From: Sergey Senozhatsky <sergey.senozhatsky.work@gmail.com>
To: Michal Hocko <mhocko@kernel.org>
Cc: Sergey Senozhatsky <sergey.senozhatsky.work@gmail.com>,
Andrew Morton <akpm@linux-foundation.org>,
Vlastimil Babka <vbabka@suse.cz>,
"Kirill A. Shutemov" <kirill.shutemov@linux.intel.com>,
Stephen Rothwell <sfr@canb.auug.org.au>,
linux-mm@kvack.org, linux-next@vger.kernel.org,
linux-kernel@vger.kernel.org,
Andrea Arcangeli <aarcange@redhat.com>
Subject: Re: [linux-next: Tree for Jun 1] __khugepaged_exit rwsem_down_write_failed lockup
Date: Fri, 3 Jun 2016 17:43:47 +0900 [thread overview]

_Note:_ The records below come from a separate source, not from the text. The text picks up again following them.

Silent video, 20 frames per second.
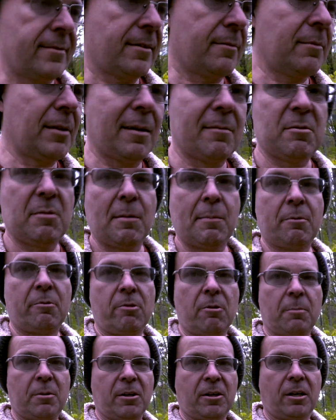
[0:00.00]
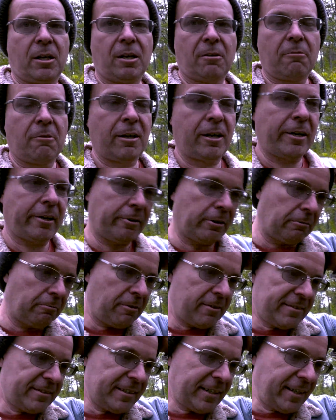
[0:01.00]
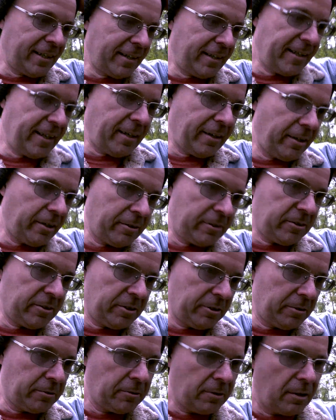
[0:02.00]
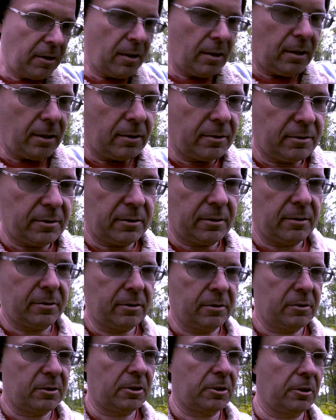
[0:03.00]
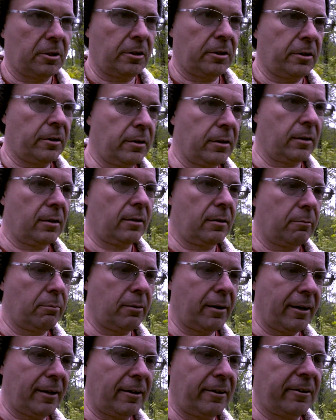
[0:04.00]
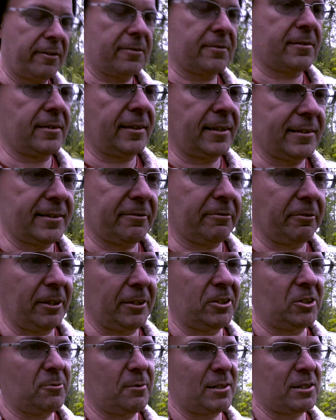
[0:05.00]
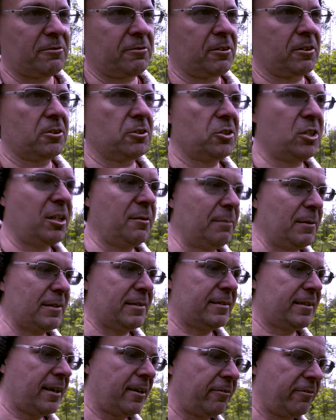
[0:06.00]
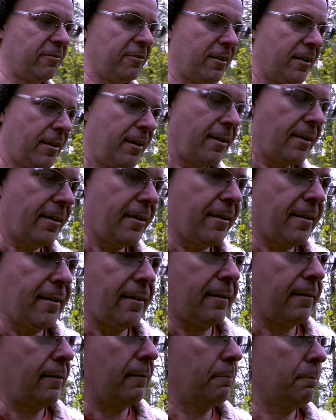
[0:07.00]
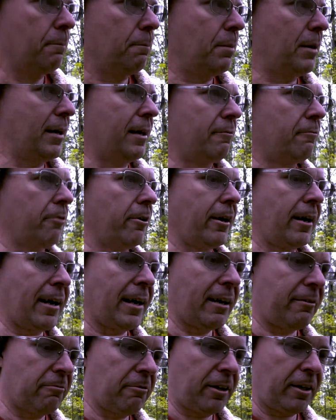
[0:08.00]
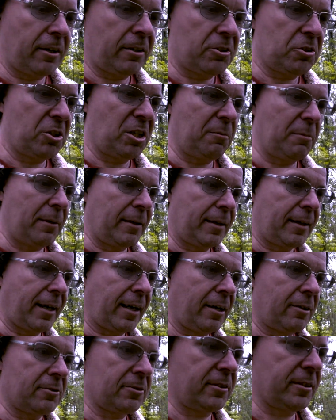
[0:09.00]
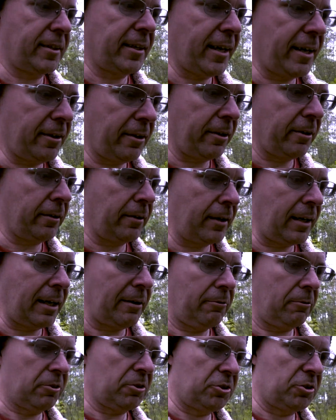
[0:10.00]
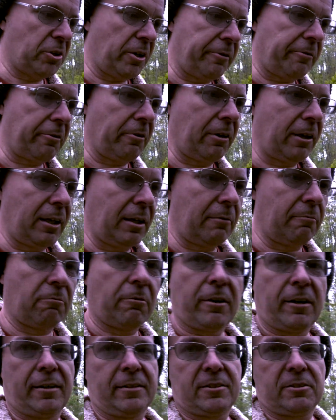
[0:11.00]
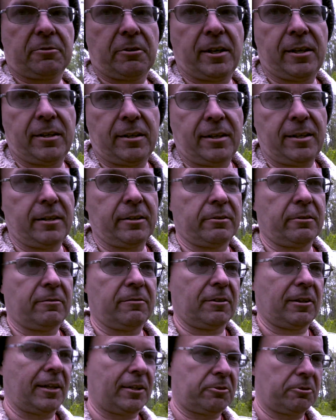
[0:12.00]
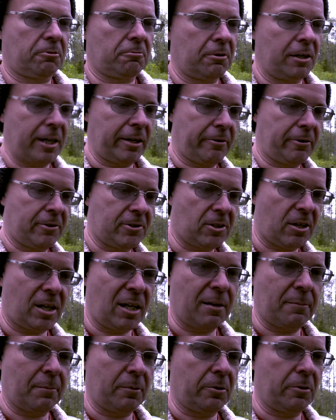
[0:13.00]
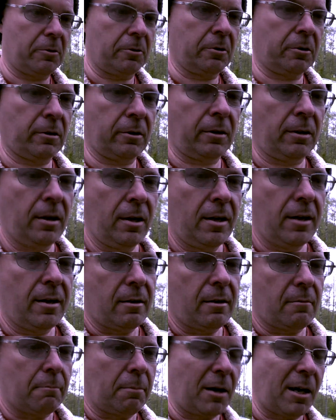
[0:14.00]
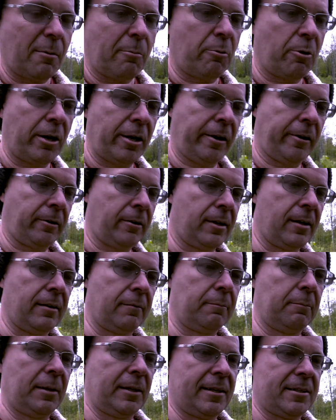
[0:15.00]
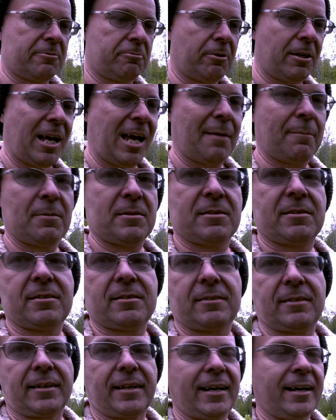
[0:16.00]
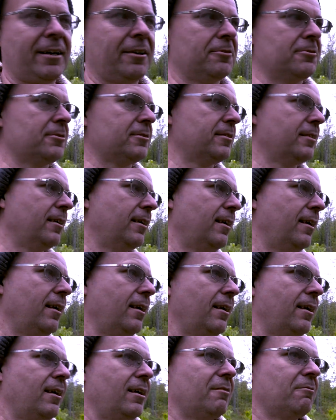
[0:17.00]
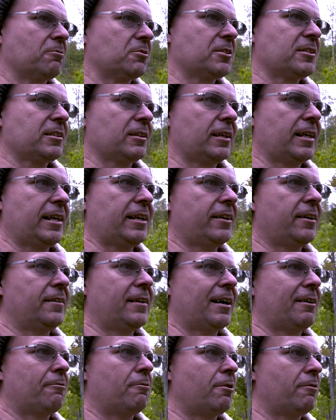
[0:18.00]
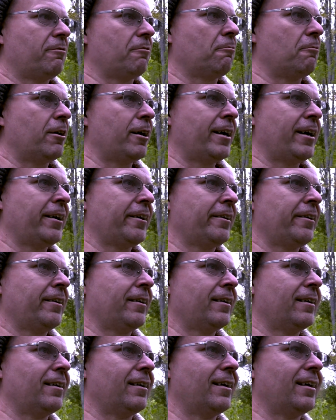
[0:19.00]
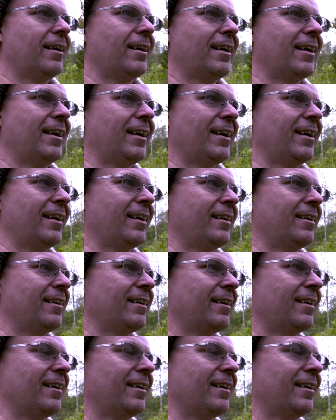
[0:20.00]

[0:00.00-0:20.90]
sometimes people will put a hot wire on one side or the other to deter predators. It doesn't really do much for the sheep itself, but where I run sheep and cows together, I will generally run a strand either of electric wire on top or barbed wire, because what happens is the cows will just lean on that woven wire and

Message-ID: <20160603084347.GA502@swordfish> (raw)
In-Reply-To: <20160603072536.GB20676@dhcp22.suse.cz>
On (06/03/16 09:25), Michal Hocko wrote:
> > it's quite hard to trigger the bug (somehow), so I can't
> > follow up with more information as of now.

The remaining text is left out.